WORK TASK:
Set down each line of the listing exactly as it reads.

*** SUPPLIED DATA ***

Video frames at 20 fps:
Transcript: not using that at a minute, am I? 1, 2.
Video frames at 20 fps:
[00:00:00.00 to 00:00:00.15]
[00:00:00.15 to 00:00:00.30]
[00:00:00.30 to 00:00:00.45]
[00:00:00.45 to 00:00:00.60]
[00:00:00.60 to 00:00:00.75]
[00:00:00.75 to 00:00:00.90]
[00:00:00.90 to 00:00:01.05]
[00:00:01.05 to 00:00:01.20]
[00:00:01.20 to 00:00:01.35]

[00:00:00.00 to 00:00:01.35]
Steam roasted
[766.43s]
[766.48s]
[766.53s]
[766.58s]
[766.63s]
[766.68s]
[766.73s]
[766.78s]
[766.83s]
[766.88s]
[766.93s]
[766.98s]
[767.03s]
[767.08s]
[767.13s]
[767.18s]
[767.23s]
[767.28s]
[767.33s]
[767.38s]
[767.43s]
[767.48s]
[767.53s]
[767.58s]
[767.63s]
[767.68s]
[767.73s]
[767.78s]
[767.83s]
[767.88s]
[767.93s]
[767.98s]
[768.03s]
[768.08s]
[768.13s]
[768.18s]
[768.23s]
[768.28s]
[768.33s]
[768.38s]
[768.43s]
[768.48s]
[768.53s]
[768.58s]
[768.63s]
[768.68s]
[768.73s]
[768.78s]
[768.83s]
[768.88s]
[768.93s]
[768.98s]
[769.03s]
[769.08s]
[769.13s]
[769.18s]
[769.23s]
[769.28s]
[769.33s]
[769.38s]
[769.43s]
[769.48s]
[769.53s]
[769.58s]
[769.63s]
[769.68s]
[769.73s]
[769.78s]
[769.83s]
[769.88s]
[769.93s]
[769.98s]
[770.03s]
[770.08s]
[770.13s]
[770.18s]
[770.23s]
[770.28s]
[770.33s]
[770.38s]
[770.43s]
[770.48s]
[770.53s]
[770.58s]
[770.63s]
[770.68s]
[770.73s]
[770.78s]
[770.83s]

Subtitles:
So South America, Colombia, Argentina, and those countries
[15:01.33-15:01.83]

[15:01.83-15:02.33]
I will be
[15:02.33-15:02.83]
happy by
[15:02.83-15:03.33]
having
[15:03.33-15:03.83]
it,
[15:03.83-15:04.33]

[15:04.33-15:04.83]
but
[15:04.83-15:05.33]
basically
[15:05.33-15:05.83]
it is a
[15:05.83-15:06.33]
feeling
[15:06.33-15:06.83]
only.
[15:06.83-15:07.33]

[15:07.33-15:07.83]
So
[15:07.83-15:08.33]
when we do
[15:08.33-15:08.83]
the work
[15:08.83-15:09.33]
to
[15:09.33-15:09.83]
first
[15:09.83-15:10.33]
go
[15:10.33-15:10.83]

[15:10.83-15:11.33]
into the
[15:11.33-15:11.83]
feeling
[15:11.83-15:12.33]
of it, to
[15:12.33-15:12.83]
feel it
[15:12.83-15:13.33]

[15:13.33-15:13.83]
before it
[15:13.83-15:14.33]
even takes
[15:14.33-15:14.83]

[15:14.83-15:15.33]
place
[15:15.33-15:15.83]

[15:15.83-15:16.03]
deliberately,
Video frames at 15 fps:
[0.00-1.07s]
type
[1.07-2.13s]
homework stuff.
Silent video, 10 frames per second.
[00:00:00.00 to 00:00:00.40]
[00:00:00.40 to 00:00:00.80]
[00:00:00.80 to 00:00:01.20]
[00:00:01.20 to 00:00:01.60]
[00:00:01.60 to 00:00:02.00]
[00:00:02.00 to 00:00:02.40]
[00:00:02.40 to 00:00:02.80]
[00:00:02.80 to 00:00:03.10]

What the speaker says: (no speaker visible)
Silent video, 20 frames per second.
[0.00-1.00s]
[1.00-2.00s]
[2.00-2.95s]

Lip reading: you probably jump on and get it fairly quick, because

*** End of SUPPLIED DATA ***

PROBLEM SOLUTION:
Video frames at 20 fps:
Transcript: not using that at a minute, am I? 1, 2.
Video frames at 20 fps:
[00:00:00.00 to 00:00:00.15]
[00:00:00.15 to 00:00:00.30]
[00:00:00.30 to 00:00:00.45]
[00:00:00.45 to 00:00:00.60]
[00:00:00.60 to 00:00:00.75]
[00:00:00.75 to 00:00:00.90]
[00:00:00.90 to 00:00:01.05]
[00:00:01.05 to 00:00:01.20]
[00:00:01.20 to 00:00:01.35]

[00:00:00.00 to 00:00:01.35]
Steam roasted
[766.43s]
[766.48s]
[766.53s]
[766.58s]
[766.63s]
[766.68s]
[766.73s]
[766.78s]
[766.83s]
[766.88s]
[766.93s]
[766.98s]
[767.03s]
[767.08s]
[767.13s]
[767.18s]
[767.23s]
[767.28s]
[767.33s]
[767.38s]
[767.43s]
[767.48s]
[767.53s]
[767.58s]
[767.63s]
[767.68s]
[767.73s]
[767.78s]
[767.83s]
[767.88s]
[767.93s]
[767.98s]
[768.03s]
[768.08s]
[768.13s]
[768.18s]
[768.23s]
[768.28s]
[768.33s]
[768.38s]
[768.43s]
[768.48s]
[768.53s]
[768.58s]
[768.63s]
[768.68s]
[768.73s]
[768.78s]
[768.83s]
[768.88s]
[768.93s]
[768.98s]
[769.03s]
[769.08s]
[769.13s]
[769.18s]
[769.23s]
[769.28s]
[769.33s]
[769.38s]
[769.43s]
[769.48s]
[769.53s]
[769.58s]
[769.63s]
[769.68s]
[769.73s]
[769.78s]
[769.83s]
[769.88s]
[769.93s]
[769.98s]
[770.03s]
[770.08s]
[770.13s]
[770.18s]
[770.23s]
[770.28s]
[770.33s]
[770.38s]
[770.43s]
[770.48s]
[770.53s]
[770.58s]
[770.63s]
[770.68s]
[770.73s]
[770.78s]
[770.83s]

Subtitles:
So South America, Colombia, Argentina, and those countries
[15:01.33-15:01.83]

[15:01.83-15:02.33]
I will be
[15:02.33-15:02.83]
happy by
[15:02.83-15:03.33]
having
[15:03.33-15:03.83]
it,
[15:03.83-15:04.33]

[15:04.33-15:04.83]
but
[15:04.83-15:05.33]
basically
[15:05.33-15:05.83]
it is a
[15:05.83-15:06.33]
feeling
[15:06.33-15:06.83]
only.
[15:06.83-15:07.33]

[15:07.33-15:07.83]
So
[15:07.83-15:08.33]
when we do
[15:08.33-15:08.83]
the work
[15:08.83-15:09.33]
to
[15:09.33-15:09.83]
first
[15:09.83-15:10.33]
go
[15:10.33-15:10.83]

[15:10.83-15:11.33]
into the
[15:11.33-15:11.83]
feeling
[15:11.83-15:12.33]
of it, to
[15:12.33-15:12.83]
feel it
[15:12.83-15:13.33]

[15:13.33-15:13.83]
before it
[15:13.83-15:14.33]
even takes
[15:14.33-15:14.83]

[15:14.83-15:15.33]
place
[15:15.33-15:15.83]

[15:15.83-15:16.03]
deliberately,
Video frames at 15 fps:
[0.00-1.07s]
type
[1.07-2.13s]
homework stuff.
Silent video, 10 frames per second.
[00:00:00.00 to 00:00:00.40]
[00:00:00.40 to 00:00:00.80]
[00:00:00.80 to 00:00:01.20]
[00:00:01.20 to 00:00:01.60]
[00:00:01.60 to 00:00:02.00]
[00:00:02.00 to 00:00:02.40]
[00:00:02.40 to 00:00:02.80]
[00:00:02.80 to 00:00:03.10]

What the speaker says: (no speaker visible)
Silent video, 20 frames per second.
[0.00-1.00s]
[1.00-2.00s]
[2.00-2.95s]

Lip reading: you probably jump on and get it fairly quick, because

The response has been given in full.